In most communities, the Osmaks (a group of peasants of neighbors or one village) distribute hay land, like arable land, between individual owners, each of whom already mows his own plots. But in most cases, the octopus groups of owners harvest hay together, then distributing it among the yards, according to the number of allocation units of each, there are also cases that the hay is harvested by the whole community, after which each yard receives its share of the finished product.

Forest land is allocated to families on the same basis as arable land. Sometimes, for this purpose, all the trees of the plot to be divided are counted at the root and divided into several categories: scaffolding or timber for firewood, having determined the number of roots of each category per octopus, the entire space of the converted forest is distributed accordingly to the octopus shares, the owners, which are part of the octopus, distribute the trees they inherited among themselves with no less accuracy.

There are other ways of regulating the use of the communal forest, but they always determine the timing, assign a certain time for felling and all householders collectively harvest, sometimes the community prohibits selling the forest outside.

Arable land, hayfields and forest lands in most communities are located several tens of miles from the place of residence (in some provinces up to 60 miles). So the delivery of implements and agricultural products, hay and firewood was carried out collectively. Since not all households have a cart and even a horse.

A part of the secular land was assigned by the community for "communal" lands, where each member of the community was obliged to work.

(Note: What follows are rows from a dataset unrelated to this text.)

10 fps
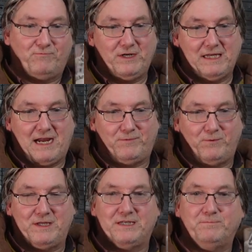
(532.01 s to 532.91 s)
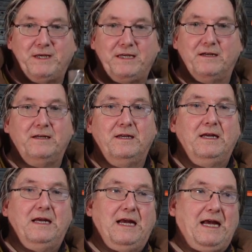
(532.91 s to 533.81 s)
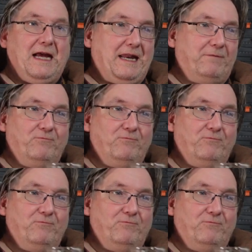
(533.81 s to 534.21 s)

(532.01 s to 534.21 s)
I'm really happy with this beer, andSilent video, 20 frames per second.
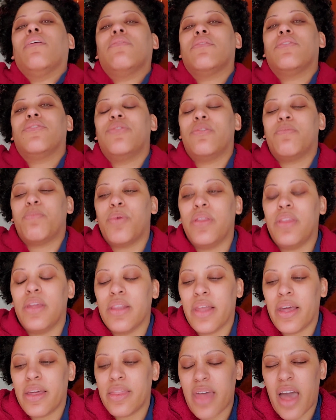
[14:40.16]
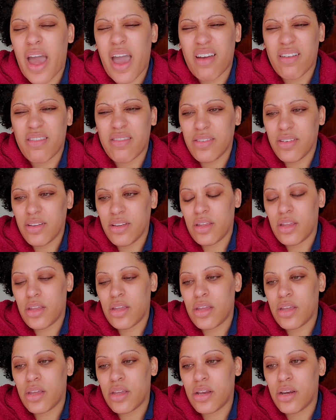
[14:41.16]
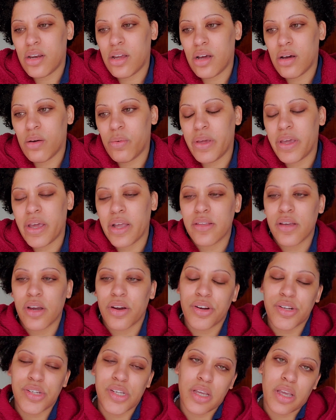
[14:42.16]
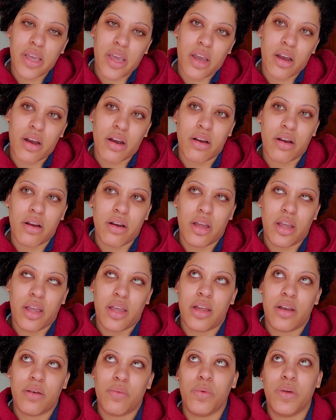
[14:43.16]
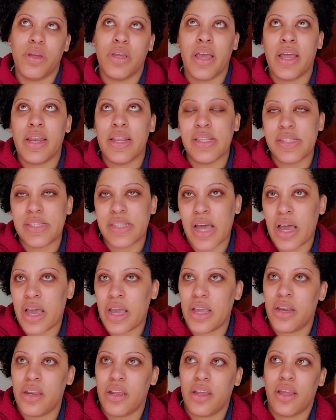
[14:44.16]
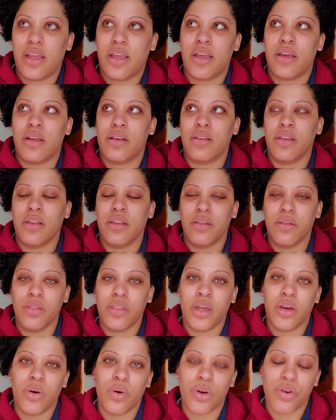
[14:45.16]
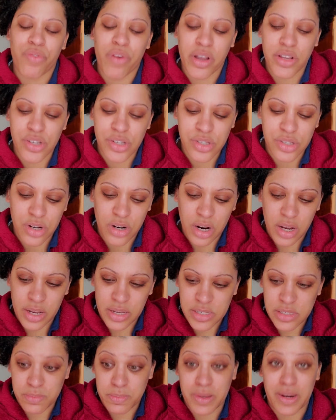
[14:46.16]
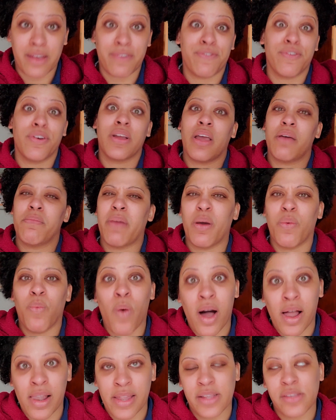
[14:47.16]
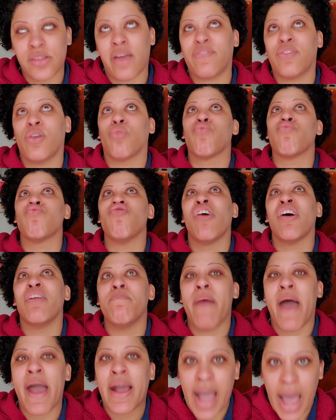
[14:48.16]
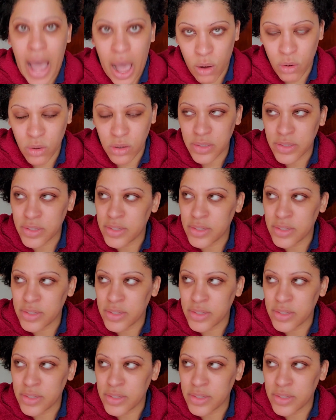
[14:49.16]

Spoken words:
She was breathing like that. And we get to urgent care and we get inside and they go to register us, but I forget my wallet. So I have to run back out,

Products from the "communal" lands were distributed for the needs of the community itself and among the crippled, widows, "soldiers" and orphans (social community).

So, when one "literate" wrote that the peasants were driven into the collective farm almost under arms, this is the purest propaganda profanation, which has taken root in the minds of the generation. The current policy did not even try to refute this nonsense. Even the word "collective farm" and artel (a smaller part of the community) are taken from everyday peasant slang.

The Soviet government provided all peasants with free land and by providing equipment at state expense (since 1928, MTS), the government also made purchases of agricultural products. The peasants only needed to explain that the collective farm is your community, and the village council is the administrative body for managing rural life and culture, which they themselves form, which is what the twenty-five-thousanders did. At the call of the party, the number of 25 thousand people exceeded sixty thousand advanced workers, central cities, among which party members were just over 56%.

It was much easier to organize the work councils. The Bolshevik Party decided to use trade unions, which served as an arbiter between workers and employers. The main goal pursued by the trade unions is wages. This function of the trade unions was ardently defended by the leader of the trade union movement Tomsky, an ardent supporter of Trotsky.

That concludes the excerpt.